Recipe by R. Warren Meddoff
Easy, satisfying, oriental noodle dish
Top Review by IngridH
Very nice! I cut the recipe down to serve just one, and was very happy with my dish. The flavors in the dressing blend very well, and the overall dish has a good balance of sweet, salty, and savory. I used Japanese soba noodles instead of spaghetti, and snap peas instead of cucumber. Thanks for a great lunch!

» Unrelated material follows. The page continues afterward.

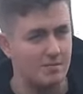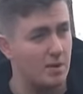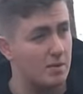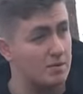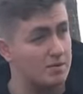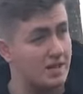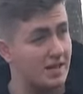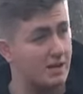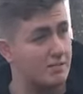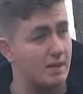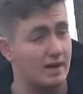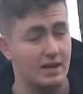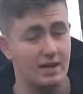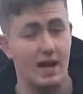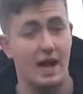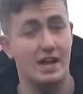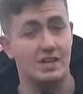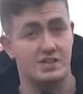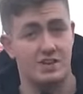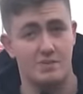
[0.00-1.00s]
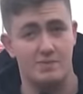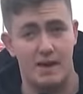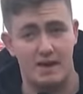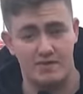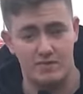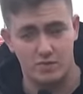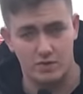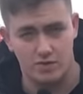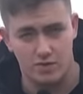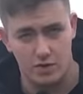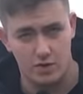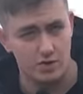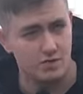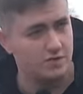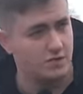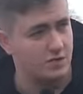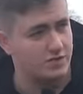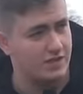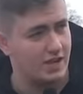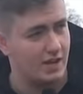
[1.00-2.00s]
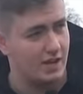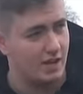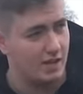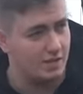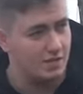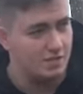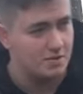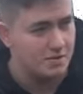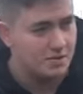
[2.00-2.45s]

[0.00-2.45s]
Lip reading: Mum and dad are back from the cruise. Do you want to say hello?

- 1 (1 lb) package spaghetti
- 1 red bell pepper, julienned
- 1 large cucumber, julienned
- 1 green onion, chopped
- 2 tablespoons chopped of fresh mint
- 1⁄4 cup chopped fresh cilantro
- 2⁄3 cup smooth natural-style peanut butter
- 1 small yellow onion, chopped
- 3 garlic cloves
- 1 1⁄2 tablespoons grated fresh ginger
- 1⁄3 cup rice vinegar
- 1⁄3 cup soy sauce
- 3 tablespoons freshly squeezed lime juice
- 3 tablespoons toasted sesame oil
Directions See How It's Made
- Cook spaghetti according to package directions. Drain and rinse with cold water.
- In a large bowl, combine spaghetti with red bell pepper, cucumber, green onion, mint and cilantro.
- In a blender, puree peanut butter, yellow onion, garlic, ginger, vinegar, soy sauce, lime juice and sesame oil until smooth.
- Toss sauce over pasta and vegetables. Refrigerate 1 hour before serving for optimum flavor. Serve chilled or at room temperature.